CI runs are triggered on PRs, where integration tests and unit tests execute in parallel via separate vitest workspaces. This allows us to isolate the generally quicker unit tests from the generally slower integration tests.
How
So we've created an integration test file for our target system. Nice. What now?
We have the plumbing set up today to support integration testing anything that writes result data to Postgres, the main database in our tech stack. Systems that return data via API responses should also theoretically be integration testable, but we haven't yet written those. So, we'll walk through the first scenario, and leave writing an integration test for the latter as an exercise for the reader.
Our goal is to verify the correctness of a simple ETL pipeline that pulls data about ticket sales at the world's finest, fictitious sporting venue, the Dimmsdale Dimmadome , from the equally fictitious "DimmaAPI" (special thanks to Doug Dimmadome for access to this incredibly useful dataset). Once data is extracted, the pipeline applies some calculations on it, and ultimately dumps the results into tables in our internal Postgres database.
We test such Postgres sink systems following a simple pattern: mock data with in memory providers (also known as fakes) and an in memory DB client, run the system under test, then verify what data was written out via the same in memory DB client. In detail:
Source data is provided through the creation of in memory data providers. Naturally, this requires some foresight at the start of development (or after the fact with some refactoring) to separate the source of data from the code that acts on the data. We put that source behind an interface that can then be plugged and played with different implementations. This is generally a good design pattern to follow, so it's worth promoting beyond the benefits of integration testing.[1]
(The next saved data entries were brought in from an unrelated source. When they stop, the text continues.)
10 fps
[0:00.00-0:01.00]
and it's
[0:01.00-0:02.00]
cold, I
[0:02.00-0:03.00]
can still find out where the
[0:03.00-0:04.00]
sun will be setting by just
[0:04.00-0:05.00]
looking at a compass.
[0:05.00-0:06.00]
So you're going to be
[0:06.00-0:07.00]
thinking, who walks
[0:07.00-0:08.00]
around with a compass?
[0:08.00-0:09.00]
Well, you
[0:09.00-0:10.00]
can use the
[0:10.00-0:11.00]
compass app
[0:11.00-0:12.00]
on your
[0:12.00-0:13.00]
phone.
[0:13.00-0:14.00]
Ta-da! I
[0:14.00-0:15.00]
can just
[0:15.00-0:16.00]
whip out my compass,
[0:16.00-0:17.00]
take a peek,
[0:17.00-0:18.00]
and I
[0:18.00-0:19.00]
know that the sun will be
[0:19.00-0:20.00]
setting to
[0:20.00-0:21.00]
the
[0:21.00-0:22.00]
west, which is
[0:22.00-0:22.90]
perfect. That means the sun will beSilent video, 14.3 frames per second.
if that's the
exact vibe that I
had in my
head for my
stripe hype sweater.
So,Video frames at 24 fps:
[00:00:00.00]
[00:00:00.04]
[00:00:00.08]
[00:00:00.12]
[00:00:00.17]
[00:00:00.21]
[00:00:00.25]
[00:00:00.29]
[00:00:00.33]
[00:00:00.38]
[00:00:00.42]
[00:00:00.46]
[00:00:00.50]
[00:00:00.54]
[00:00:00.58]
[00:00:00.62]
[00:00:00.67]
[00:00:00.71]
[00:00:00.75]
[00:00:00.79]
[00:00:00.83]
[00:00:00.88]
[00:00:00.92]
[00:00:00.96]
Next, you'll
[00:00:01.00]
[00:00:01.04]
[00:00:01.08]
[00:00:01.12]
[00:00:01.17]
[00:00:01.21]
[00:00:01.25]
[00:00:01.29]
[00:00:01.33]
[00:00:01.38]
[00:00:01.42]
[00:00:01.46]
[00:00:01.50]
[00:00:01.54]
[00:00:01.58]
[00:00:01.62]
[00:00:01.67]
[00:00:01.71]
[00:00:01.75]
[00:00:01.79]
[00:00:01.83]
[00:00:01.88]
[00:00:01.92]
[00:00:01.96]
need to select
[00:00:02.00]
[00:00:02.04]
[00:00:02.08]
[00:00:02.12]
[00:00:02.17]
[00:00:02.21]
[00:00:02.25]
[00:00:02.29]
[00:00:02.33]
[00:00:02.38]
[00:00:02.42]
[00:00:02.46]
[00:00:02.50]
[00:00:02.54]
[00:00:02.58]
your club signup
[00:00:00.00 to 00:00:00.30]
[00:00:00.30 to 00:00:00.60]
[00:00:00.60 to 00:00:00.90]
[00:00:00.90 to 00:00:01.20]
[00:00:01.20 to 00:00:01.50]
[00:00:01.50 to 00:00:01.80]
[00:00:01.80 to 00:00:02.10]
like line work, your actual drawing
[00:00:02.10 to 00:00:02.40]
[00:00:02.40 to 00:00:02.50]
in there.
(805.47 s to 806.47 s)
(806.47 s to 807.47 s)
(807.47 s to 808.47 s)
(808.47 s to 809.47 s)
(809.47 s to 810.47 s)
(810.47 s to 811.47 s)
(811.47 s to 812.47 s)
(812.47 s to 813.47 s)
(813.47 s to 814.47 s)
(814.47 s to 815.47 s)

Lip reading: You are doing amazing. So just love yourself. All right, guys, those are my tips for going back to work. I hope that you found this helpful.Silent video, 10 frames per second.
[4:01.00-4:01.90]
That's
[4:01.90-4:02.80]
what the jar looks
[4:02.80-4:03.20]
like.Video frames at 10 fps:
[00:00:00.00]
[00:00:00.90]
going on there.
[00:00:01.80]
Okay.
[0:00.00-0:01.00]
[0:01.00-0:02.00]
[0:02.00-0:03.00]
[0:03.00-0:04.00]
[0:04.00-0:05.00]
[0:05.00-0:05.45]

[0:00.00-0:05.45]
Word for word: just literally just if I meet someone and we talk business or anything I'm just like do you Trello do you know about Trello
The in memory providers should expose an easy way to configure the test data to input into the system, and a way for state to be reset between tests. For example, consider this
DimmadomeInMemoryDataProvider
. It implements aIDimmadomeDataProvider
interface. The interface abstracts away where the data comes from. In the real system, we have an implementation that pulls data from the Dimmadome Data API. Let's define the in memory provider and instantiate an instance to use in our test:
Source data may also come from Postgres itself as a target. We thus introduce the pièce de résistance of our integration testing capabilities: a PGLite powered in memory db client. PGLite is an embeddable Postgres client. It's lightweight enough to instantiate/tear down quickly, which helps mitigate many of the historic pains of writing and maintaining integration tests. For one, we aren't reliant on spinning up a separate, heavier Postgres process. And because we can afford to reinstantiate new PGLite instances between test runs, we eliminate the potential for difficult-to-debug failures due to data pollution between tests. For our purposes, we've built a testing client using it that is compatible for use with Slonik, our Postgres query library of choice. Our test client exposes methods to execute queries. We use these to configure initial tables and data for use by systems under test. Our Dimmadome ETL depends on some metadata tables, so let's create our test client and get those configured.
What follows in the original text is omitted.